**ABOUT THIS TASK:** Could you restate every entry word for word, minus the pictures?

Items from a data source
=== Section Start ===

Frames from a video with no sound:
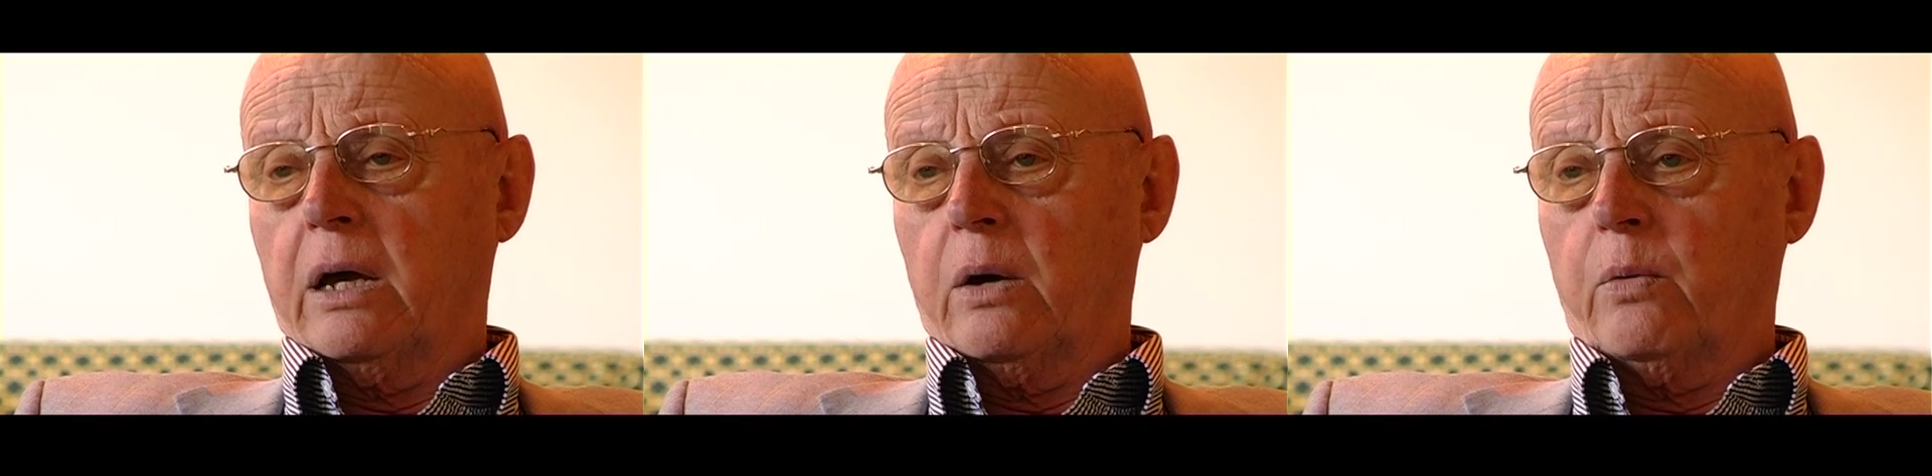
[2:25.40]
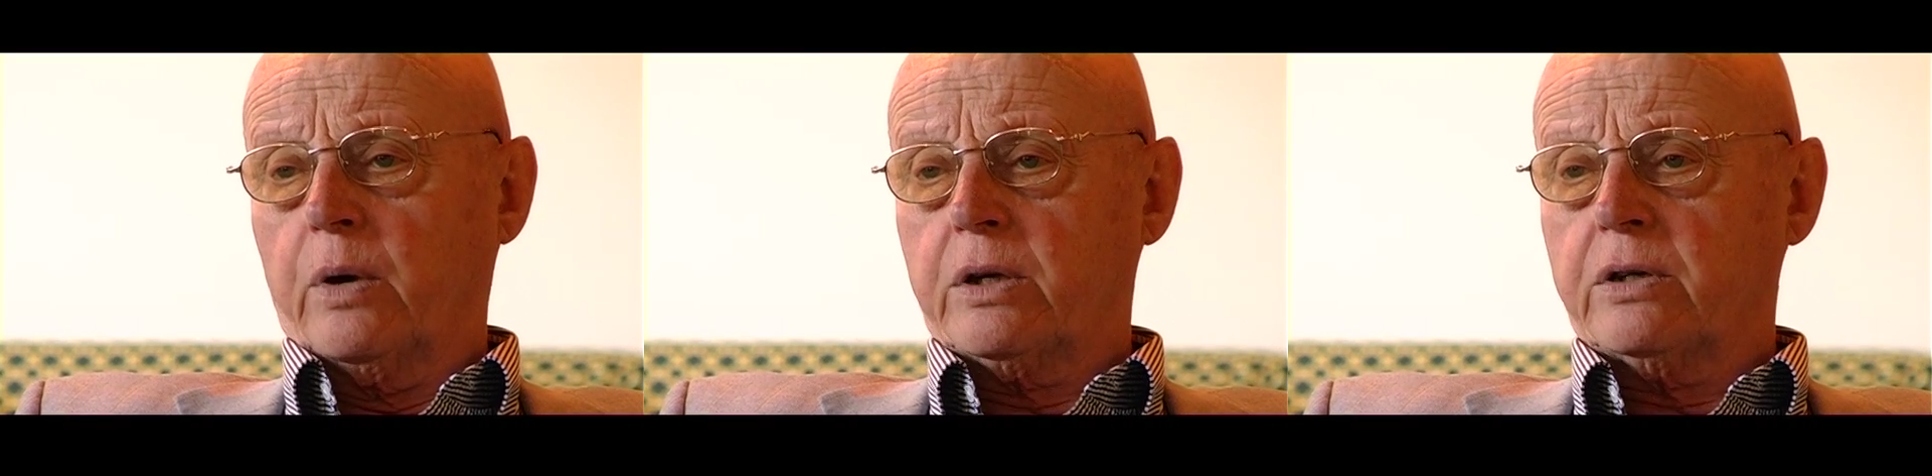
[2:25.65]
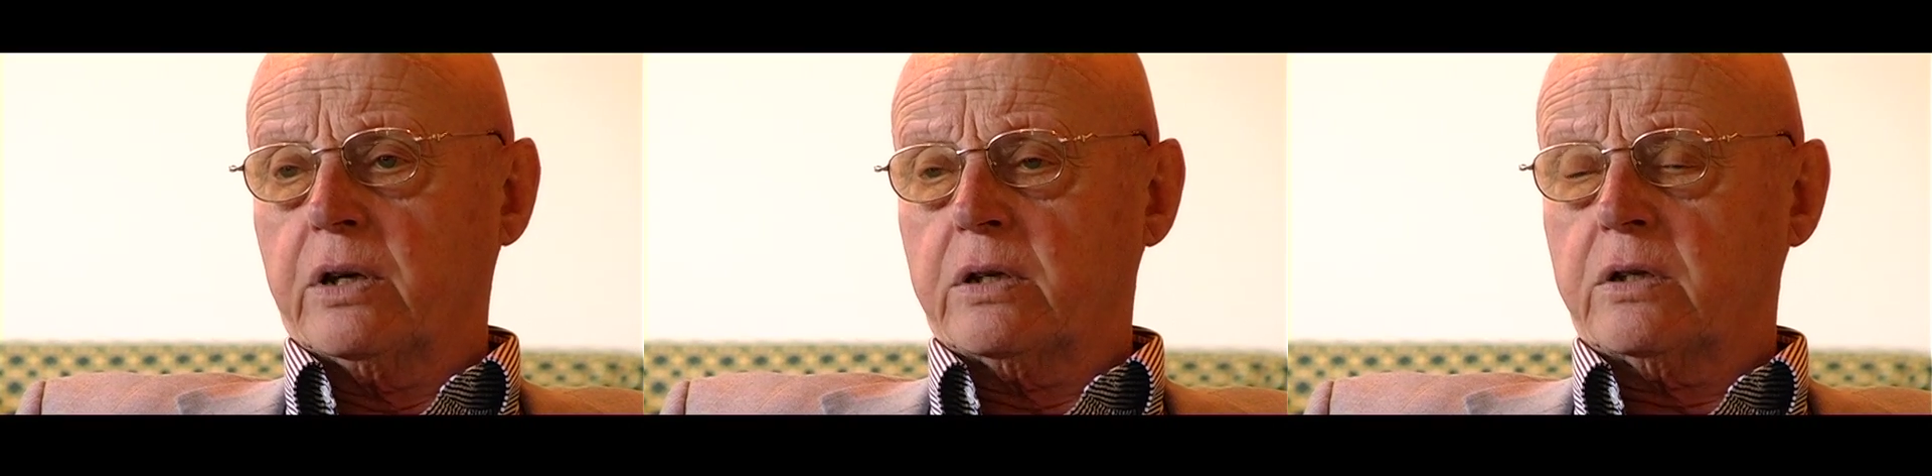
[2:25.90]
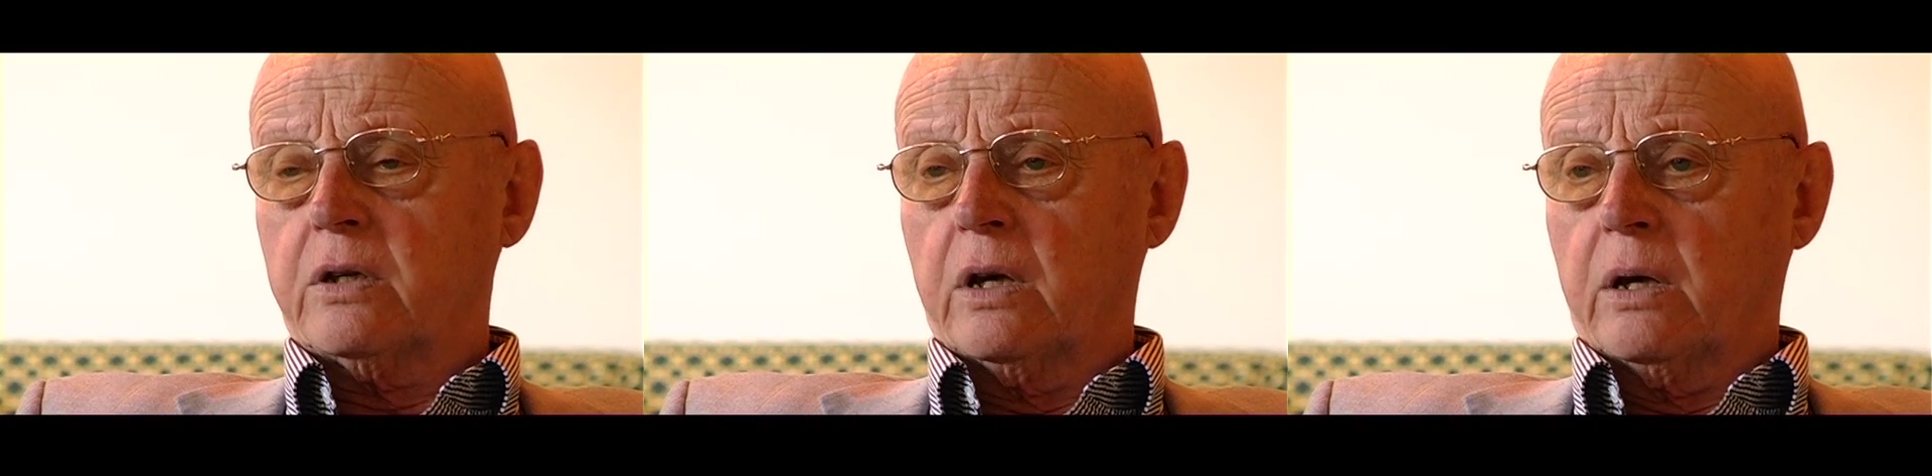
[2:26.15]
which
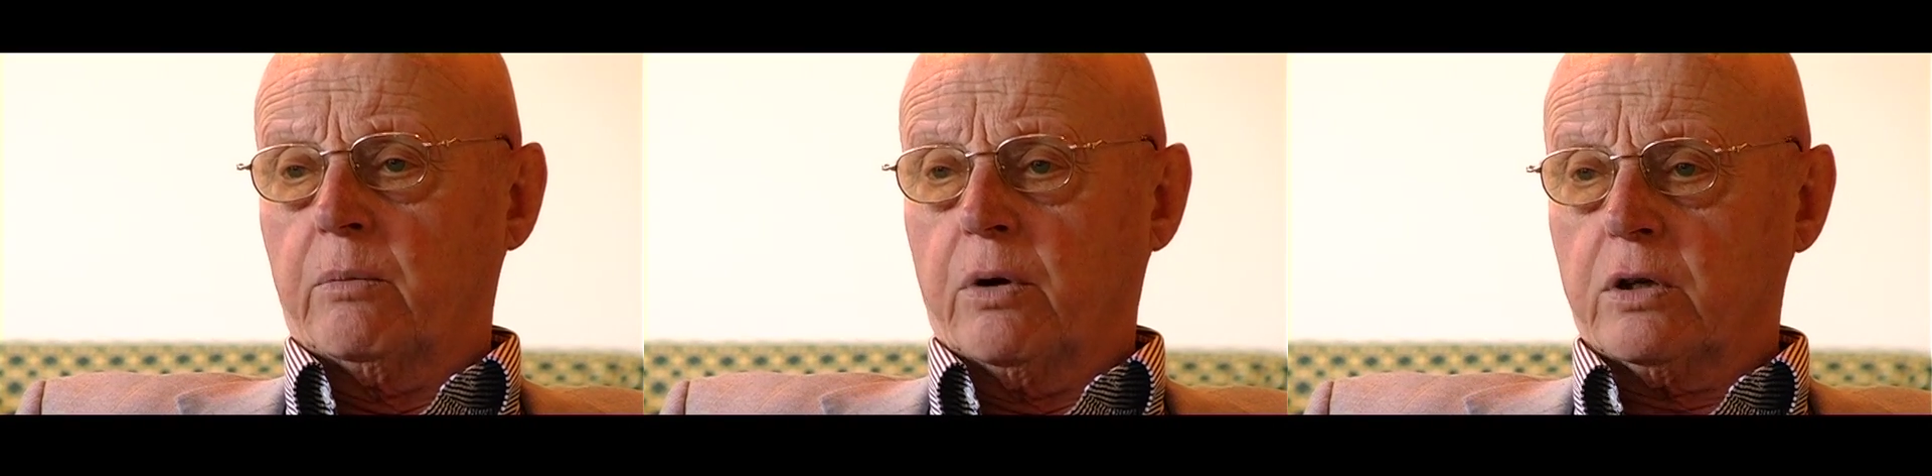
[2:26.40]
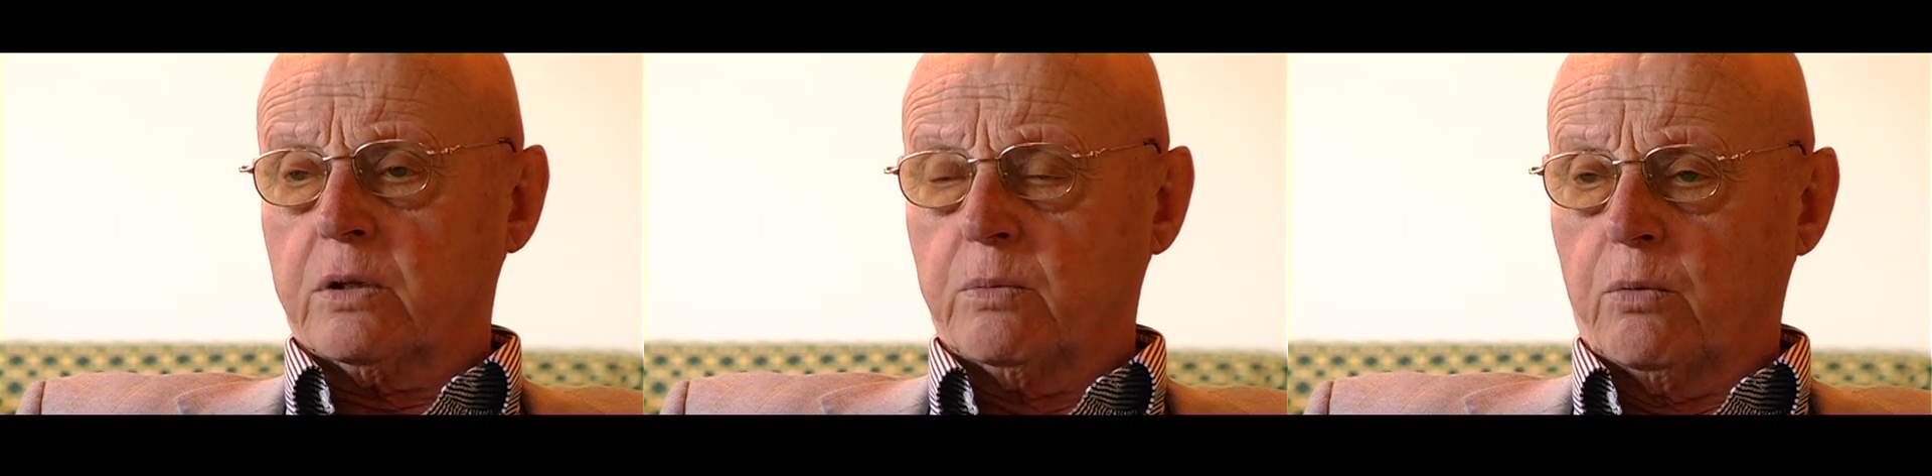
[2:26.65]
is much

=== Section End ===

**WRITTEN ANSWER:**
Frames from a video with no sound:
[2:25.40]
[2:25.65]
[2:25.90]
[2:26.15]
which
[2:26.40]
[2:26.65]
is much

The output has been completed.